# Honda Introduces CR-Z Hybrid Two-Seater



## paker (Jun 20, 2008)

How is that better than the 2 seater Insight that can do 60mpg?


----------



## PhantomPholly (Aug 20, 2008)

But... but.... it's a HYBRID!!!!


----------



## lwalth (Jan 13, 2010)

PhantomPholly said:


> But... but.... it's a HYBRID!!!!


 I was hoping a car company like Honda would go for an all 
Electric car. The market is ready, we know how to built it, all we need is to have someone like a Honda just do it, build it, and see how many they sell. I am betting they will sell real well. Here is to hoping it will happen.


----------



## dimitri (May 16, 2008)

lwalth said:


> I was hoping a car company like Honda would go for an all
> Electric car. The market is ready, we know how to built it, all we need is to have someone like a Honda just do it, build it, and see how many they sell. I am betting they will sell real well. Here is to hoping it will happen.


You are betting what? Your word? For a company like Honda it would take a billion dollar bet, with a decent chance of losing it, since EV market is unproven and full of sceptics and blood thirsty media and lack of infrastructure. They have to put up a lot of money up front, so I can't blame them for assessing their risks, especially in this economy.

On the other hand, I applaud Nissan for taking this bet and making Leaf a reality.

Afterall, these companies exist to make profit and feed thousands of workers and their families. Try to put yourself in their shoes before passing judgement.
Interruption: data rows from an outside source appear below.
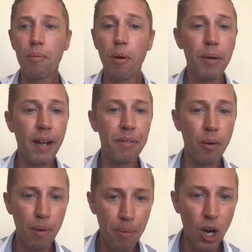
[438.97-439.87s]
probably end up
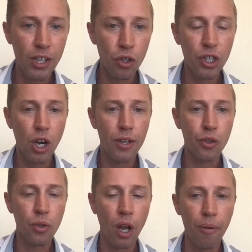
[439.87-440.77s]
with Martin Odegaard
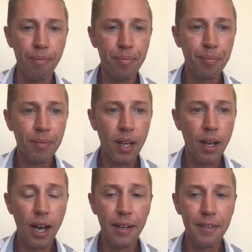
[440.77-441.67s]
on loan.
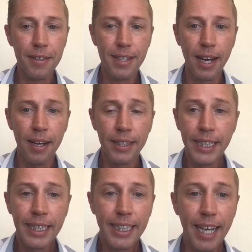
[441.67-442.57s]
And, uh,
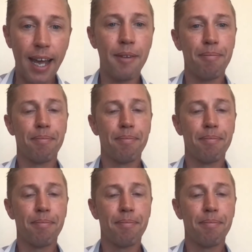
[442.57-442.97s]
yeah.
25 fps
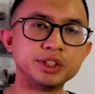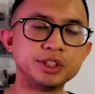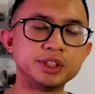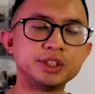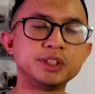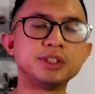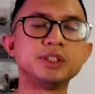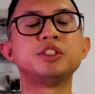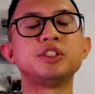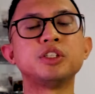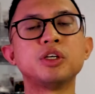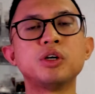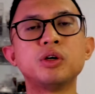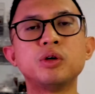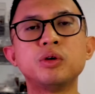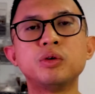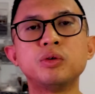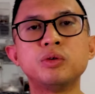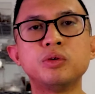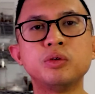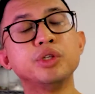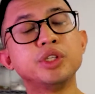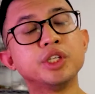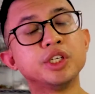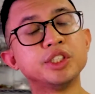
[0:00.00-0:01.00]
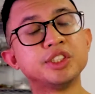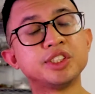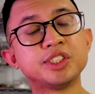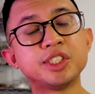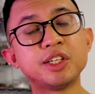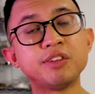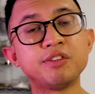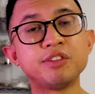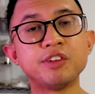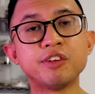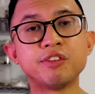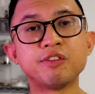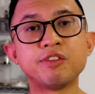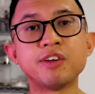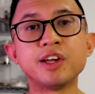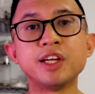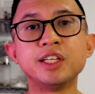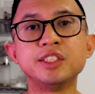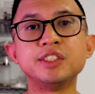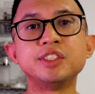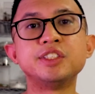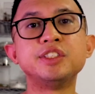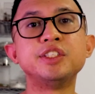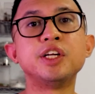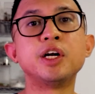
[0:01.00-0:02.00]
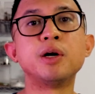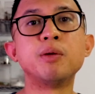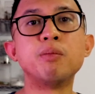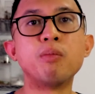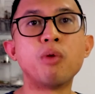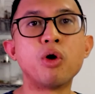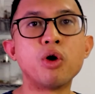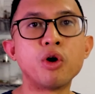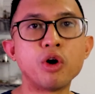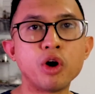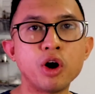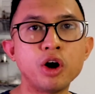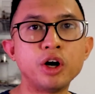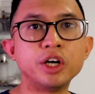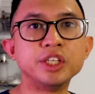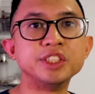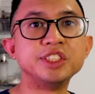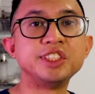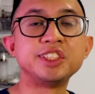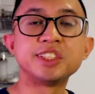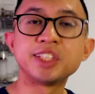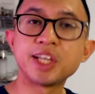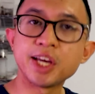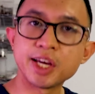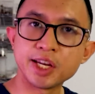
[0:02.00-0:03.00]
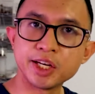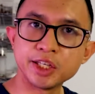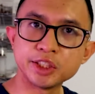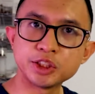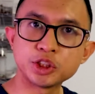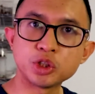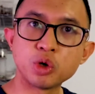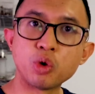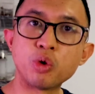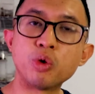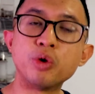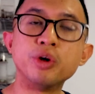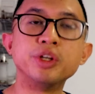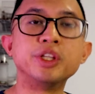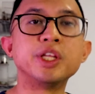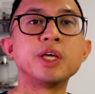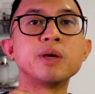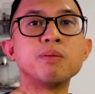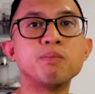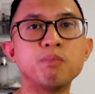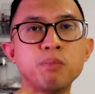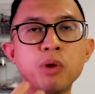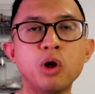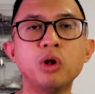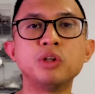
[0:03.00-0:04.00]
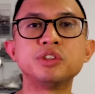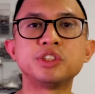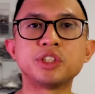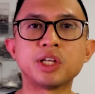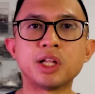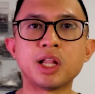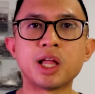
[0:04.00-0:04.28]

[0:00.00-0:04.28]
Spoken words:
So with their self-defense, they're more on skittish or they bolt a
I am not defending their position and I wish every car maker had EVs for sale, but I can somewhat appreciate their positions. Not everyone can be a leader, some are followers.

As for parallel hybrids, I hate them, I think its a biggest ripoff ever, but I also realize its a nessessary step to gradually change public's mind set toward EVs. Serial hybrids like Volt is a different story, I wish there were more of those.


----------



## lwalth (Jan 13, 2010)

I would also like to add I have owned and operated six Business, I do understand the burden of ownership, the people that depend on you. It is a huge burden to carry, and I also know that they(Honda) are in it to make money. I was just trying to make a statement that we as a people need Companies to step up and help us, to be leaders, to do what is right for the People as a whole Not just for the bottom line. Not to sell out half way, but go all the way and build the electric car.
I am not trying to slam Honda I even understand why they do what they do. I was just stating that it would be nice if people like Chevy, Volt, the Leaf. That there Were more Companies willing to make the big bet, then maybe people as a whole would be the winners. We as a whole need to have Companies lead the way, and maybe after the Volt comes out other companies will also step out and make the big bet. That is when all people will win. What will make this a lot easier is if the government were to give real tax breaks to the people $7,500 is nice $15,000 is real. Then follow up with the companies get matching funds for every electric car that replaces a gas one. You would see some cars being built and bought by the people. Check out my Blog site, the first electric cars were built in 1922, they had a 60 mile range. Then the electric starter killed that.






dimitri said:


> You are betting what? Your word? For a company like Honda it would take a billion dollar bet, with a decent chance of losing it, since EV market is unproven and full of sceptics and blood thirsty media and lack of infrastructure. They have to put up a lot of money up front, so I can't blame them for assessing their risks, especially in this economy.
> 
> On the other hand, I applaud Nissan for taking this bet and making Leaf a reality.
> 
> ...


----------